This project aims to design and evaluate a robust social media short text retrieval system utilizing a hybrid retrieval architecture. By combining lexical retrieval (BM25) and semantic retrieval (SBERT-based dense embeddings), the system enhances retrieval accuracy and coverage.
- Hybrid Retrieval Architecture:
- Combines lexical-based BM25 scoring and semantic SBERT embeddings.
- Integrates fine-tuned SBERT embeddings optimized on STS-B and MS MARCO datasets.
- SBERT Fine-tuning:
- Phase 1: Fine-tuned using the STS-B dataset with CosineSimilarityLoss to capture detailed semantic similarity.
- Phase 2: Further fine-tuned on MS MARCO dataset with MultipleNegativesRankingLoss to optimize for passage retrieval tasks.
- Efficient Dense Retrieval:
- Employs FAISS HNSW indexing for rapid approximate nearest-neighbor search, balancing accuracy with retrieval speed.
The system targets improvements across key retrieval metrics, particularly aiming for:
- High Precision@k
- High Recall@100 (>0.98)
- High nDCG scores (>0.57)
- Mean Reciprocal Rank (MRR@100) approaching 0.46
- Languages & Libraries: Python, PyTorch, Transformers, SentenceTransformers, FAISS, Rank-BM25, NLTK
- Datasets: MS MARCO v1.1, STS-B (Semantic Textual Similarity Benchmark)
- Indexing & Retrieval: FAISS HNSW (dense vector retrieval), BM25 (lexical retrieval)

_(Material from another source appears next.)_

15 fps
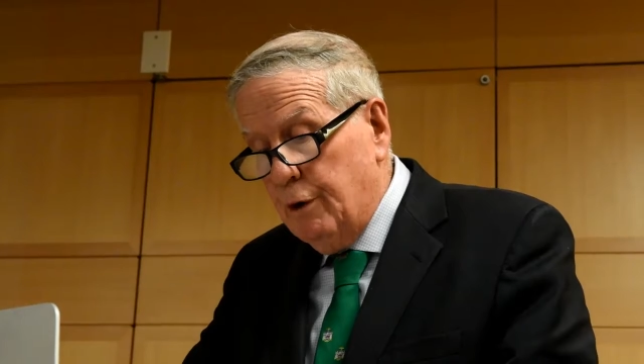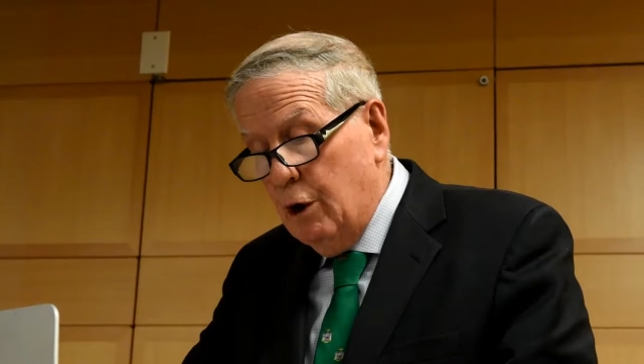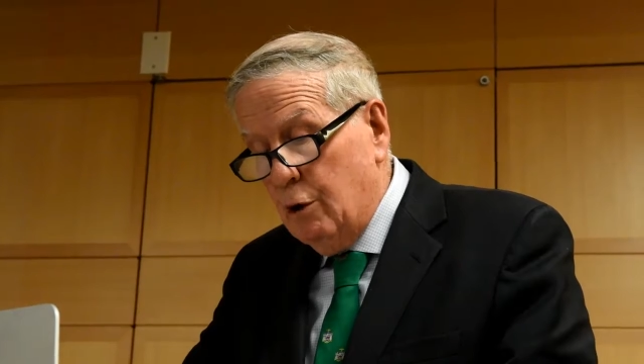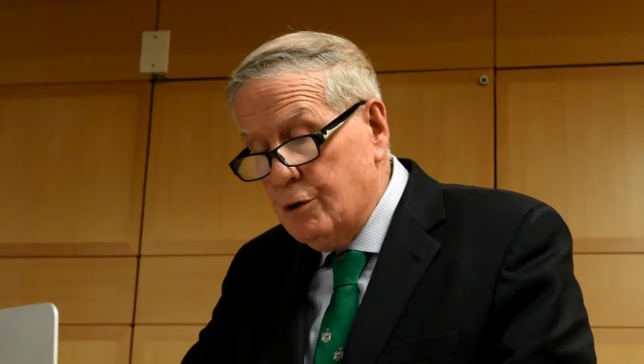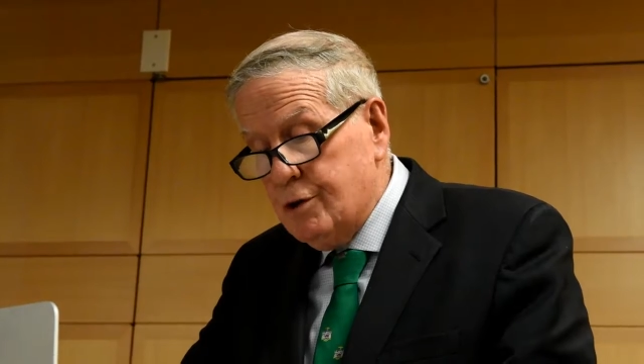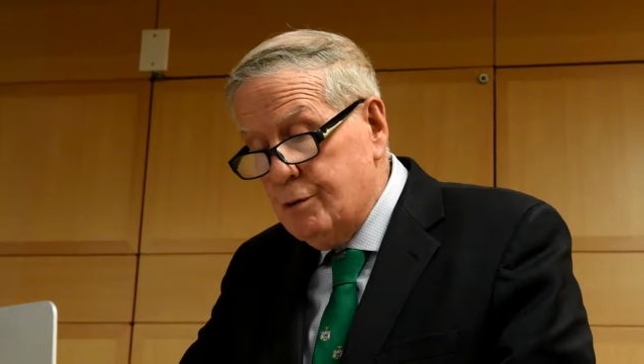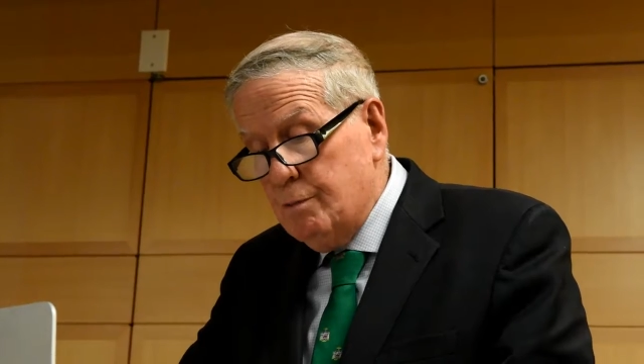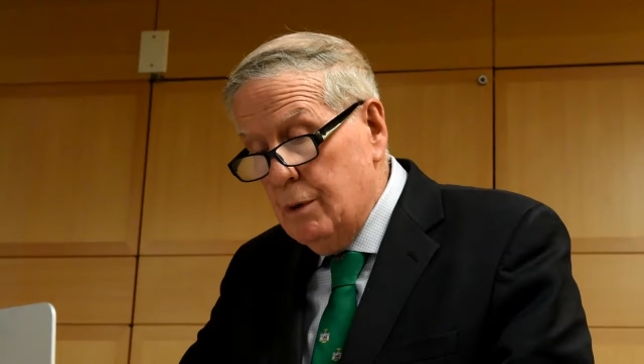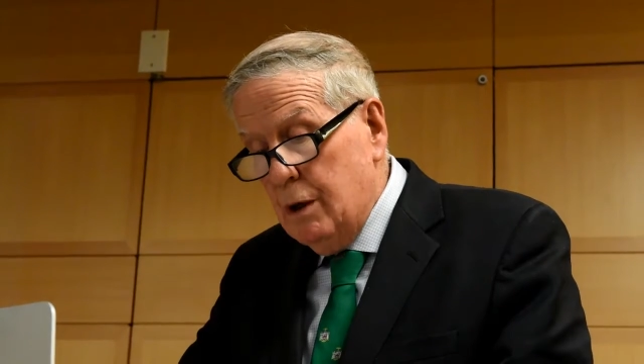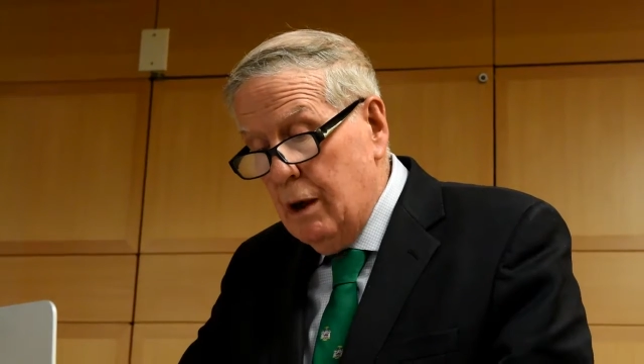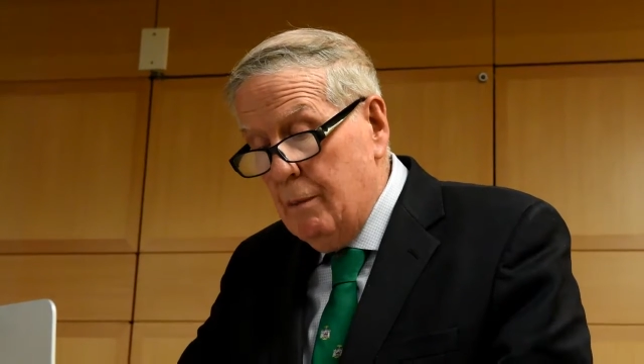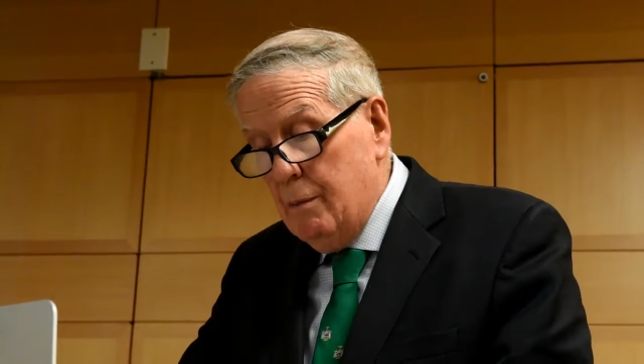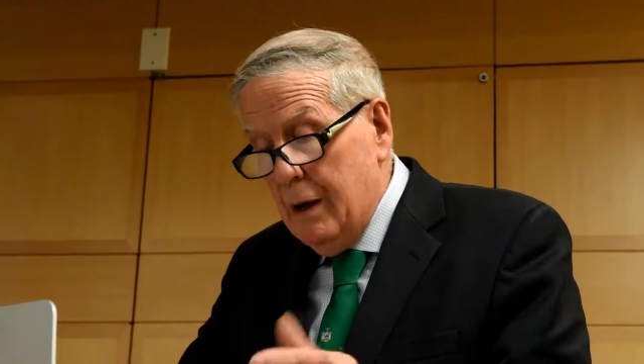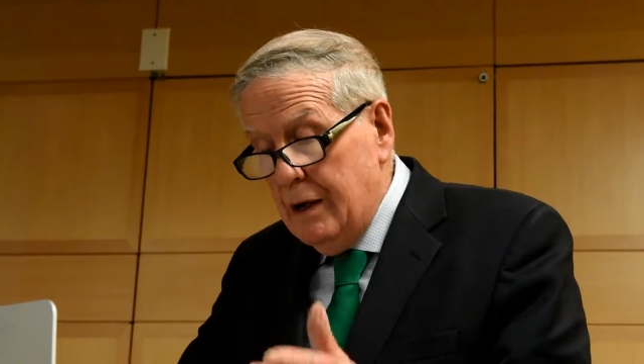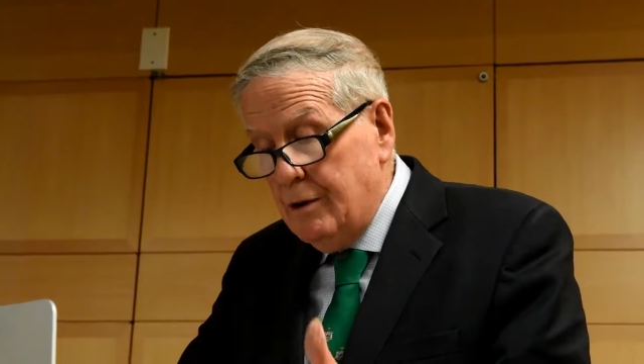votes
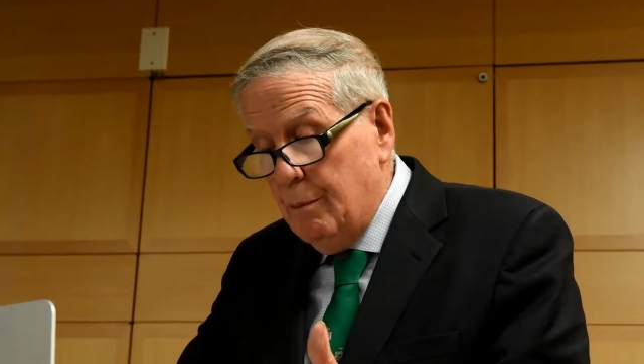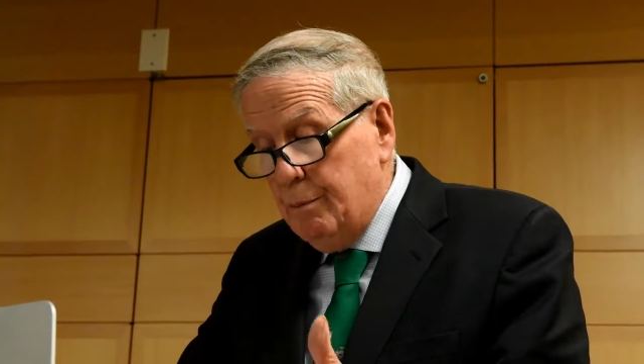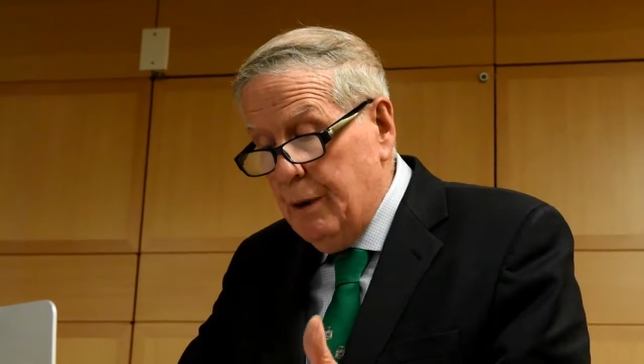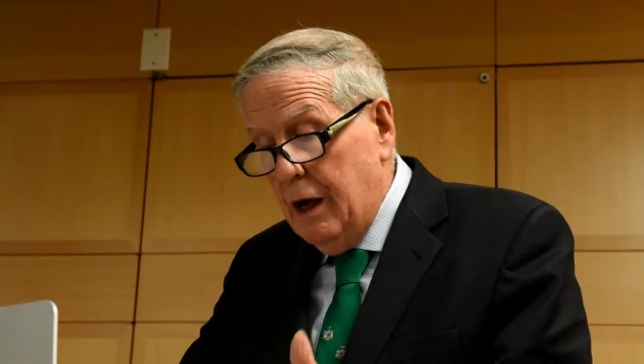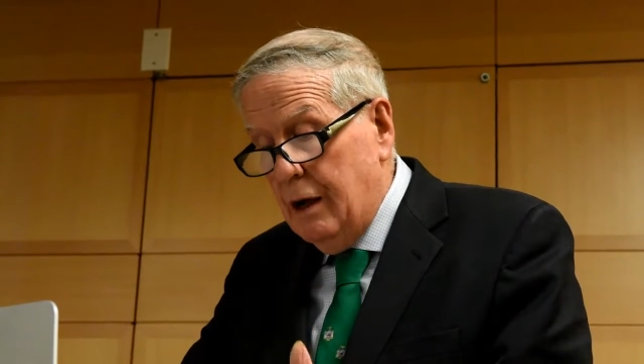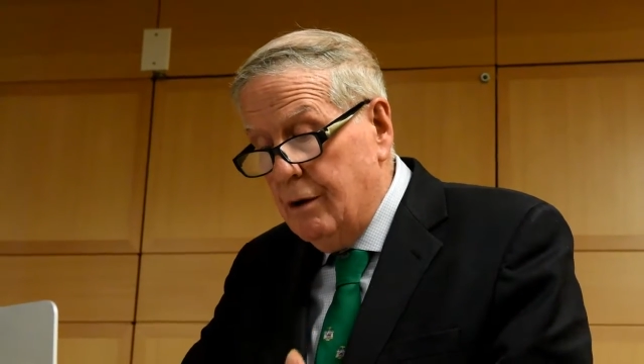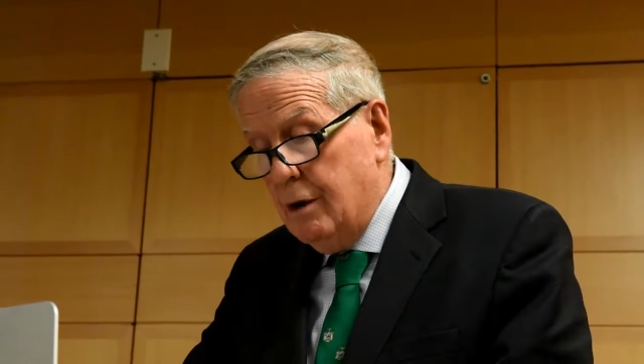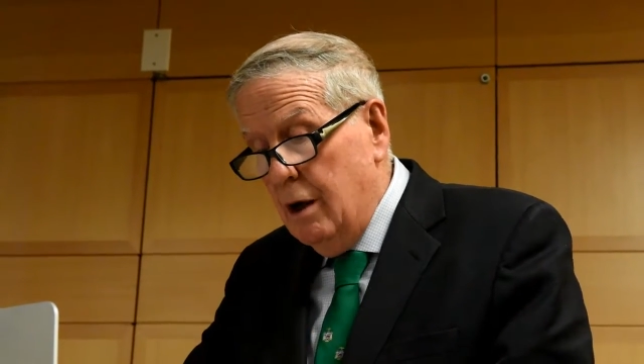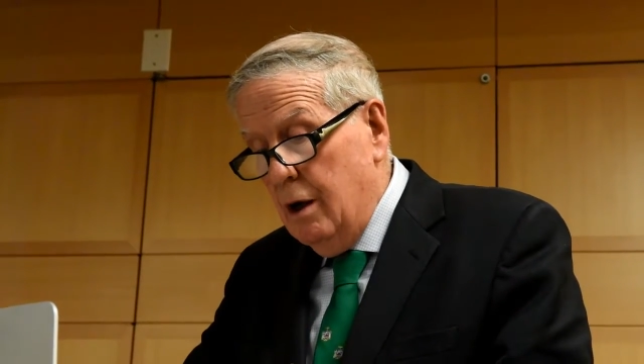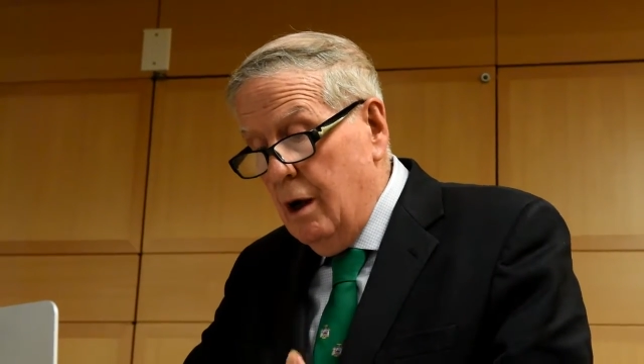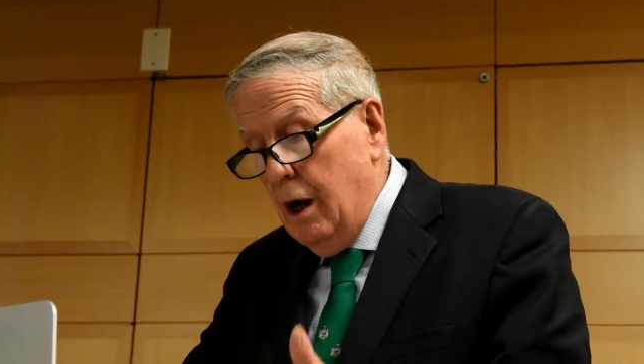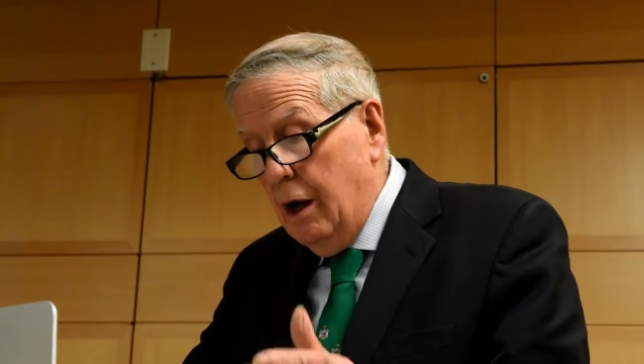may depend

- Evaluation: SentEval toolkit, evaluation metrics (Precision@k, Recall@100, nDCG, MRR@100)
CS6120_project/
├── data/ # Data directory
│ ├── embeddings/ # Precomputed embeddings
│ ├── processed/ # Processed data
│ └── raw/ # Raw data
├── models/ # Models directory
│ └── sbert_model/ # Fine-tuned SBERT model
├── notebooks/ # Jupyter notebooks
│ ├── 1_data_exploration.ipynb # Data exploration and preprocessing
│ ├── 2_sbert_finetuning.ipynb # SBERT fine-tuning on STS-B and MSMARCO
│ └── 3_Hybrid_Retrieval_&_Evaluation.ipynb # Hybrid retrieval implementation and evaluation
└── src/ # Source code
├── bm25_retriever.py # BM25 retrieval implementation
├── data_preparation.py # Data cleaning and preprocessing
├── dynamic_weighting.py # Dynamic weighting strategy implementation
├── evaluation.py # Evaluation metrics calculation
├── index_builder.py # FAISS index construction
├── model_training.py # SBERT fine-tuning and training
└── utils.py # Utility functions
Phase | Status | Completion | Notes |
---|---|---|---|
Project Planning | ✅ Completed | 100% | Project proposal and technical roadmap finalized |
Environment Setup | ✅ Completed | 100% | Project scaffolding and colab setup |
Data Preparation | ✅ Completed | 100% | MSMARCO & STS-B datasets processed |
Model Development | ✅ Completed | 100% | SBERT fine-tuning achieved Spearman 0.85 |
System Integration | ✅ Completed | 100% | FAISS HNSW index implemented |
Evaluation & Optimization | ✅ Completed | 100% | MRR@10=0.7264 achieved (exceeds 0.72 target) |
- SBERT fine-tuning on STS-B (Spearman 0.8542)
- Hybrid retrieval system implementation (BM25 + SBERT-HNSW)
- Dynamic weighting strategy (alpha=0.5) - Basic implementation complete
- Logistic regression classifier for dynamic alpha adjustment
- BEIR multi-domain evaluation
- RoBERTa-base fallback implementation
Phase | Duration | Key Tasks |
---|---|---|
1. Data Preparation | 2 weeks | / |
2. Model Development | 2 weeks | Fine-tune SBERT using MSMARCO and STSb datasets |
3. System Integration | 1 week | Implement the hybrid retrieval pipeline |
4. Evaluation & Optimization | 1 week | domain-specific performance evaluation on MSMARCO v1.1 Validation set |
This project is planned to be trained on Google Colab, utilizing its GPU resources. Setup steps are as follows:
- Clone the project repository
- Create the project directory structure in Google Drive
- Mount Google Drive and set the project path
# Run in Colab notebook
from google.colab import drive
drive.mount('/content/drive')
# Set project path
import os
PROJECT_PATH = "/content/drive/MyDrive/CS6120_project"